Uhlmann phase of coherent states and the Uhlmann-Berry correspondence

TL;DR

This paper compares the geometric structures of Uhlmann and Berry phases, evaluates the Uhlmann phases of coherent states, and proposes a general correspondence between these phases at zero temperature.

Contribution

It provides a detailed comparison of the Uhlmann and Berry phases using fiber-bundle language and establishes a conditional proof of their correspondence at zero temperature.

Findings

Uhlmann phases carry geometric information and decrease with temperature.

Uhlmann phases approach Berry phases as temperature approaches zero.
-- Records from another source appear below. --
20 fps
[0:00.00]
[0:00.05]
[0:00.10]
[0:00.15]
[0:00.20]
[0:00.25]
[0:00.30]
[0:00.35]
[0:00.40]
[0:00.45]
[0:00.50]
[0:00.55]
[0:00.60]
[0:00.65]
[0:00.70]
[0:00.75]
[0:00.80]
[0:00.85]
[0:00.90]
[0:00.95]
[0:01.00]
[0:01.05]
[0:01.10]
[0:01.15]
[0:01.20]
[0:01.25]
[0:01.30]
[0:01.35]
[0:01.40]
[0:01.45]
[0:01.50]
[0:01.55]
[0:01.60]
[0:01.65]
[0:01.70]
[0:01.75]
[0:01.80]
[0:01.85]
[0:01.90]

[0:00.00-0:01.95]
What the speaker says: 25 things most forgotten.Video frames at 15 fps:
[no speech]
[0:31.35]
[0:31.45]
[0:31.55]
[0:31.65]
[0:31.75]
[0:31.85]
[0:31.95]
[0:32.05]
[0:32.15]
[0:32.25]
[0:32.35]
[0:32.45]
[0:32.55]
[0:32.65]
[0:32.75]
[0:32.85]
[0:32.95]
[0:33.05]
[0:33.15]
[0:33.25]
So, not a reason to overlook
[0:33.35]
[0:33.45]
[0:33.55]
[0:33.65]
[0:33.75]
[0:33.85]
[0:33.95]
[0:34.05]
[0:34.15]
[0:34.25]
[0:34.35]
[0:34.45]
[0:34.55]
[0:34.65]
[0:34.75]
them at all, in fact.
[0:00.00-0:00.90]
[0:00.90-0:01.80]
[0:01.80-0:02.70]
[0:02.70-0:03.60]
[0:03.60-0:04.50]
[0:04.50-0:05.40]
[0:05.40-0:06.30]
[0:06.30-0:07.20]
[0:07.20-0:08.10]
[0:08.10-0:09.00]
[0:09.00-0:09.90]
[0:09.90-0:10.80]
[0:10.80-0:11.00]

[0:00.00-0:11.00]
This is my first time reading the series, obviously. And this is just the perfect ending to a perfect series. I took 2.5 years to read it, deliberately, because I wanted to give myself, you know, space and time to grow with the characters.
Proposes a general zero-temperature correspondence between Uhlmann and Berry phases.

Abstract

We first compare the geometric frameworks behind the Uhlmann and Berry phases in a fiber-bundle language and then evaluate the Uhlmann phases of bosonic and fermionic coherent states. The Uhlmann phases of both coherent states are shown to carry geometric information and decrease smoothly with temperature. Importantly, the Uhlmann phases approach the corresponding Berry phases as temperature decreases. Together with previous examples in the literature, we propose a correspondence between the Uhlmann and Berry phases in the zero-temperature limit as a general property except some special cases and present a conditional proof of the correspondence.